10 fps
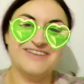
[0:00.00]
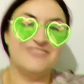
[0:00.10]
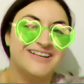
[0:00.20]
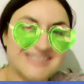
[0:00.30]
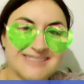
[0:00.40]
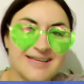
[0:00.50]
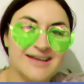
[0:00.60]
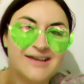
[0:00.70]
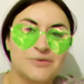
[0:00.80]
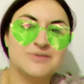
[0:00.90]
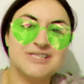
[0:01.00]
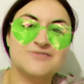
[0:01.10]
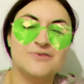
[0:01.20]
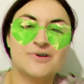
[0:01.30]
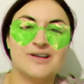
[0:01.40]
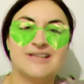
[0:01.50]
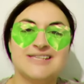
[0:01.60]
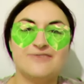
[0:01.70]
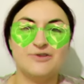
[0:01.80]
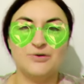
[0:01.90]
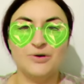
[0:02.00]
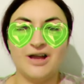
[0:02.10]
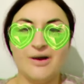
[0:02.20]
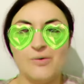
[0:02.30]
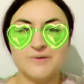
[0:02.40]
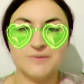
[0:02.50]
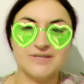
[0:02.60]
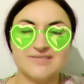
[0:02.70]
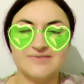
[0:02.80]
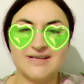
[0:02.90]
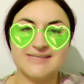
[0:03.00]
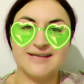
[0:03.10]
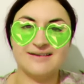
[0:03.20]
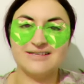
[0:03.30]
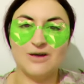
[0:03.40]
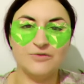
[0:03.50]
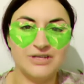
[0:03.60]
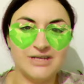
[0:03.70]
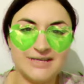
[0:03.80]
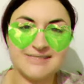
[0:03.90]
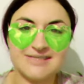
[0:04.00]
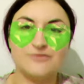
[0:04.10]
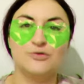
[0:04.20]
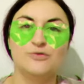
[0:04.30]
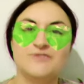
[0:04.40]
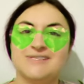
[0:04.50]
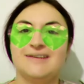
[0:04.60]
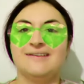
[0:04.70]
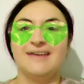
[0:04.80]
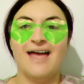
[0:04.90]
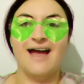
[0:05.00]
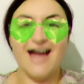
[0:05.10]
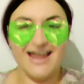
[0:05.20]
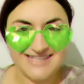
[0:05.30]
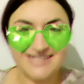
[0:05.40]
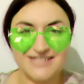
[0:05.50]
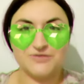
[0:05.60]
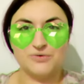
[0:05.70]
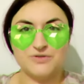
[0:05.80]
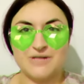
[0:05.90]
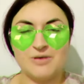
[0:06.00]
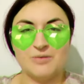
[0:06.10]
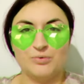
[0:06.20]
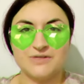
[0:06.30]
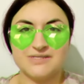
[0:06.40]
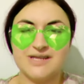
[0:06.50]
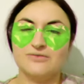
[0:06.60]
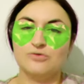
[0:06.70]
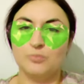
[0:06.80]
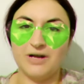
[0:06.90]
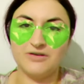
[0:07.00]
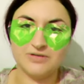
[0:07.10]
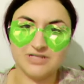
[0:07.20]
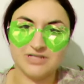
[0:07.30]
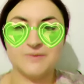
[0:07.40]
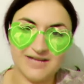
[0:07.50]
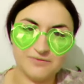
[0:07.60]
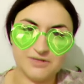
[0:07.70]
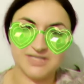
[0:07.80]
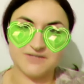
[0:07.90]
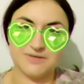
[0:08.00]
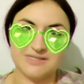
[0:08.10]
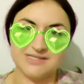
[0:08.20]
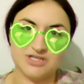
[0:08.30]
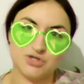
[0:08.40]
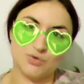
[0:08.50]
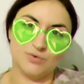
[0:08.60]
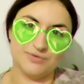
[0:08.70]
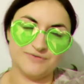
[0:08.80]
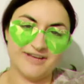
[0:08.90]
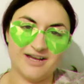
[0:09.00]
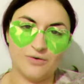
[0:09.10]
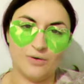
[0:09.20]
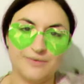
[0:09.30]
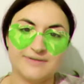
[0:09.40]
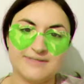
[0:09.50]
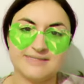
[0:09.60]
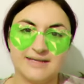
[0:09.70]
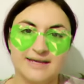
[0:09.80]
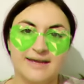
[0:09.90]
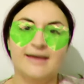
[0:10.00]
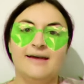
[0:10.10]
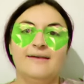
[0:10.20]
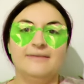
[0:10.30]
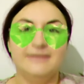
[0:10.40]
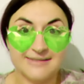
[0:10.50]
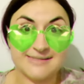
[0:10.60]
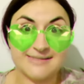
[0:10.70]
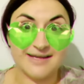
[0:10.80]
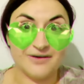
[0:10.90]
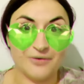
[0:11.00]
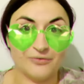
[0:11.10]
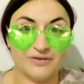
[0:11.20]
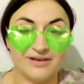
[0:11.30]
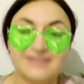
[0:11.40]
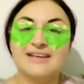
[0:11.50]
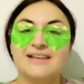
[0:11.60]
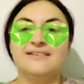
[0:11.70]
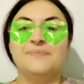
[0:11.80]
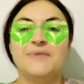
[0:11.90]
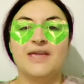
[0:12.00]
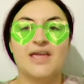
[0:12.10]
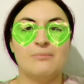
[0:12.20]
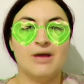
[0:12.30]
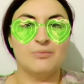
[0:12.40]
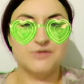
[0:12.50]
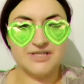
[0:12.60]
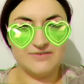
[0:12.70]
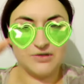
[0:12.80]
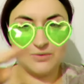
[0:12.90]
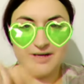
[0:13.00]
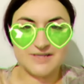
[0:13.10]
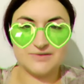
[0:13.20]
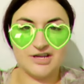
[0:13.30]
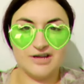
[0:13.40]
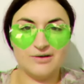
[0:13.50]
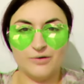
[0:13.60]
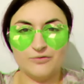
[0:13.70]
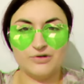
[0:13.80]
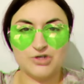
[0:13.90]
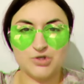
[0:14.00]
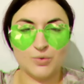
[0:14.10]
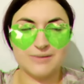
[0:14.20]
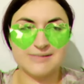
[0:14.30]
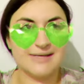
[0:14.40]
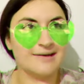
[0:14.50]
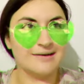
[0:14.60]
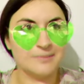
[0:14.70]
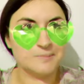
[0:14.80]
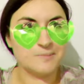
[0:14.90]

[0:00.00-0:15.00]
jedenfalls, du siehst wirklich sehr viel jünger aus und deswegen sage ich auf die nächsten 50. Alles, alles Gute zu deinem Geburtstag. Tut mir natürlich leid für dich, dass du jetzt nicht schön groß feiern konntest. Nächstes Jahr dann hoffentlich, gell? Mein Musikvideo hast du ja hoffentlich schon gesehen.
▬▬▬▬▬▬
*WORK INSTRUCTION:* Retype the material in full, exactly as written, and exclude the pictures.

*ANSWER TO THIS EXERCISE:*
10 fps
[0:00.00]
[0:00.10]
[0:00.20]
[0:00.30]
[0:00.40]
[0:00.50]
[0:00.60]
[0:00.70]
[0:00.80]
[0:00.90]
[0:01.00]
[0:01.10]
[0:01.20]
[0:01.30]
[0:01.40]
[0:01.50]
[0:01.60]
[0:01.70]
[0:01.80]
[0:01.90]
[0:02.00]
[0:02.10]
[0:02.20]
[0:02.30]
[0:02.40]
[0:02.50]
[0:02.60]
[0:02.70]
[0:02.80]
[0:02.90]
[0:03.00]
[0:03.10]
[0:03.20]
[0:03.30]
[0:03.40]
[0:03.50]
[0:03.60]
[0:03.70]
[0:03.80]
[0:03.90]
[0:04.00]
[0:04.10]
[0:04.20]
[0:04.30]
[0:04.40]
[0:04.50]
[0:04.60]
[0:04.70]
[0:04.80]
[0:04.90]
[0:05.00]
[0:05.10]
[0:05.20]
[0:05.30]
[0:05.40]
[0:05.50]
[0:05.60]
[0:05.70]
[0:05.80]
[0:05.90]
[0:06.00]
[0:06.10]
[0:06.20]
[0:06.30]
[0:06.40]
[0:06.50]
[0:06.60]
[0:06.70]
[0:06.80]
[0:06.90]
[0:07.00]
[0:07.10]
[0:07.20]
[0:07.30]
[0:07.40]
[0:07.50]
[0:07.60]
[0:07.70]
[0:07.80]
[0:07.90]
[0:08.00]
[0:08.10]
[0:08.20]
[0:08.30]
[0:08.40]
[0:08.50]
[0:08.60]
[0:08.70]
[0:08.80]
[0:08.90]
[0:09.00]
[0:09.10]
[0:09.20]
[0:09.30]
[0:09.40]
[0:09.50]
[0:09.60]
[0:09.70]
[0:09.80]
[0:09.90]
[0:10.00]
[0:10.10]
[0:10.20]
[0:10.30]
[0:10.40]
[0:10.50]
[0:10.60]
[0:10.70]
[0:10.80]
[0:10.90]
[0:11.00]
[0:11.10]
[0:11.20]
[0:11.30]
[0:11.40]
[0:11.50]
[0:11.60]
[0:11.70]
[0:11.80]
[0:11.90]
[0:12.00]
[0:12.10]
[0:12.20]
[0:12.30]
[0:12.40]
[0:12.50]
[0:12.60]
[0:12.70]
[0:12.80]
[0:12.90]
[0:13.00]
[0:13.10]
[0:13.20]
[0:13.30]
[0:13.40]
[0:13.50]
[0:13.60]
[0:13.70]
[0:13.80]
[0:13.90]
[0:14.00]
[0:14.10]
[0:14.20]
[0:14.30]
[0:14.40]
[0:14.50]
[0:14.60]
[0:14.70]
[0:14.80]
[0:14.90]

[0:00.00-0:15.00]
jedenfalls, du siehst wirklich sehr viel jünger aus und deswegen sage ich auf die nächsten 50. Alles, alles Gute zu deinem Geburtstag. Tut mir natürlich leid für dich, dass du jetzt nicht schön groß feiern konntest. Nächstes Jahr dann hoffentlich, gell? Mein Musikvideo hast du ja hoffentlich schon gesehen.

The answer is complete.